Encouragée par des politiciens membres du Congrès des États-Unis[18],[19], la Ligue majeure de baseball (MLB) dit envisager de bannir le tabac à mâcher des terrains et des stades, mais doit négocier une telle interdiction avec l'Association des joueurs. Dans la convention collective signée en entre la Ligue et le syndicat des joueurs, certaines mesures sont approuvées, mais l'usage du tabac à mâcher ou à priser reste permis durant les matchs, sur le terrain ou dans l'abri des joueurs[19]. Il est toutefois désormais interdit aux joueurs et entraîneurs de garder ces produits dans la poche de leur uniforme, de les laisser où ils pourraient être filmés par les caméras de télévision, ou encore d'en consommer lors des interviews avant et après les matchs[19].

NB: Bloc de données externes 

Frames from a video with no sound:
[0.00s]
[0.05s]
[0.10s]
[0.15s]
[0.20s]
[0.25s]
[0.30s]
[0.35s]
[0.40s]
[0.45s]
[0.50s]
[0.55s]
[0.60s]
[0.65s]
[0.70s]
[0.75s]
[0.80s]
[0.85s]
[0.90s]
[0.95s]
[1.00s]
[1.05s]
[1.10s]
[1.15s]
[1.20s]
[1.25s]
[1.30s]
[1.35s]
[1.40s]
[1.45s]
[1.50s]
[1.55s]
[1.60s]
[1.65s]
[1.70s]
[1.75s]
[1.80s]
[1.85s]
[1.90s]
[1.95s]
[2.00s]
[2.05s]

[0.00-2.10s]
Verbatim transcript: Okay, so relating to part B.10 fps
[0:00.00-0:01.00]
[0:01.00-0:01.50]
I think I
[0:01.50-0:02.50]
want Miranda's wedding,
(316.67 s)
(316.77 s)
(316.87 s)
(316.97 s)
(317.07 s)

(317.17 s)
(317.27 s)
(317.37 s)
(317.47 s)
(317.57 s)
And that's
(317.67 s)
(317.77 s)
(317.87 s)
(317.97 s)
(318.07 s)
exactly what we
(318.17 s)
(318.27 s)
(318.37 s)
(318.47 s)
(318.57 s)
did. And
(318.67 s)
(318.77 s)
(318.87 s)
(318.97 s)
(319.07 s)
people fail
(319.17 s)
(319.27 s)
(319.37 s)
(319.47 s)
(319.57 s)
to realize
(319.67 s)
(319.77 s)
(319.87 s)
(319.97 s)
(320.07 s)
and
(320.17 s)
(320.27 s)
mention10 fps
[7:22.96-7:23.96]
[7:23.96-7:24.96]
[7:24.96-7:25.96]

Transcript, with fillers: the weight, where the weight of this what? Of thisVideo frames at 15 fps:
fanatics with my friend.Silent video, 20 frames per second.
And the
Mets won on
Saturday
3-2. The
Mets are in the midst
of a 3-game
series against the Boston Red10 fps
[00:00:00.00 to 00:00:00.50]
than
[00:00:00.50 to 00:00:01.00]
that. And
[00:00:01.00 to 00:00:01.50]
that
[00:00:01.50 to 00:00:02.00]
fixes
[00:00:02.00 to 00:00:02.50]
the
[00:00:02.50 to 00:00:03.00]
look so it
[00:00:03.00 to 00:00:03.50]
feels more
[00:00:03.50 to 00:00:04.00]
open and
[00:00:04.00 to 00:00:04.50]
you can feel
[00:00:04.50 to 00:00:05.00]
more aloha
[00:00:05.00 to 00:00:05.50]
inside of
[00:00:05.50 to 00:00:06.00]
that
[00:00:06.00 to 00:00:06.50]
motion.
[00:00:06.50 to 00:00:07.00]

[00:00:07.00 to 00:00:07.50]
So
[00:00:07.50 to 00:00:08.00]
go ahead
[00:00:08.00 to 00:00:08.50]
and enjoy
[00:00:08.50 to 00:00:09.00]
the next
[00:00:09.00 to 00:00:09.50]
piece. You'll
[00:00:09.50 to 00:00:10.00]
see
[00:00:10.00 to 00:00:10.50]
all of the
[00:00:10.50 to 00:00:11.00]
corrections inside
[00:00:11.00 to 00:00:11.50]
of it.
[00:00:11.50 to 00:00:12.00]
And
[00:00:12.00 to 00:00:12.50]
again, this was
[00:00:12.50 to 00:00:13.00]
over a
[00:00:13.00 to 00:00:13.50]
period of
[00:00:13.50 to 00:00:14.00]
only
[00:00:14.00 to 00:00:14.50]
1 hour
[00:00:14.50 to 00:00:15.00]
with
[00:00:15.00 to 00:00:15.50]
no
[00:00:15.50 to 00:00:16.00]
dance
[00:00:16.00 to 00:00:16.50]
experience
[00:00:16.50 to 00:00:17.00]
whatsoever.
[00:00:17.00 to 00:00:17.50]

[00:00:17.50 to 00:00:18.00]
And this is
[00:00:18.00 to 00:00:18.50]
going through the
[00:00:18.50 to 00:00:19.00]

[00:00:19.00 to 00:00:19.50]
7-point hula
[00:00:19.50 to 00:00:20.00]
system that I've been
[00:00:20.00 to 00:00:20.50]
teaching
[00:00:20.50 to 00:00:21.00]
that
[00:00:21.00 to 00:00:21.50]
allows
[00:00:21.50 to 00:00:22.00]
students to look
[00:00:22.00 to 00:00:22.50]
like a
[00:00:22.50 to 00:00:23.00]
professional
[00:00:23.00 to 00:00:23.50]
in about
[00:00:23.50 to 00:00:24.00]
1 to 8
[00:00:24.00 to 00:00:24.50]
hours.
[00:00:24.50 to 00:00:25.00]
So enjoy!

En 1980, la Wrigley Company commence à produire un produit, depuis 2010 distribué par Ford Gum(en)[20], appelé Big League Chew (littéralement : « chique des grandes ligues »). Il s'agit d'un chewing-gum ayant l'apparence de tabac à chiquer et proposée comme alternative par son créateur, l'ancien joueur de ligues mineures Rob Nelson, et son partenaire d'affaires, l'ancien joueur Jim Bouton[21]. Elle est également controversée pour sa ressemblance avec le produit qu'elle souhaite remplacer[21].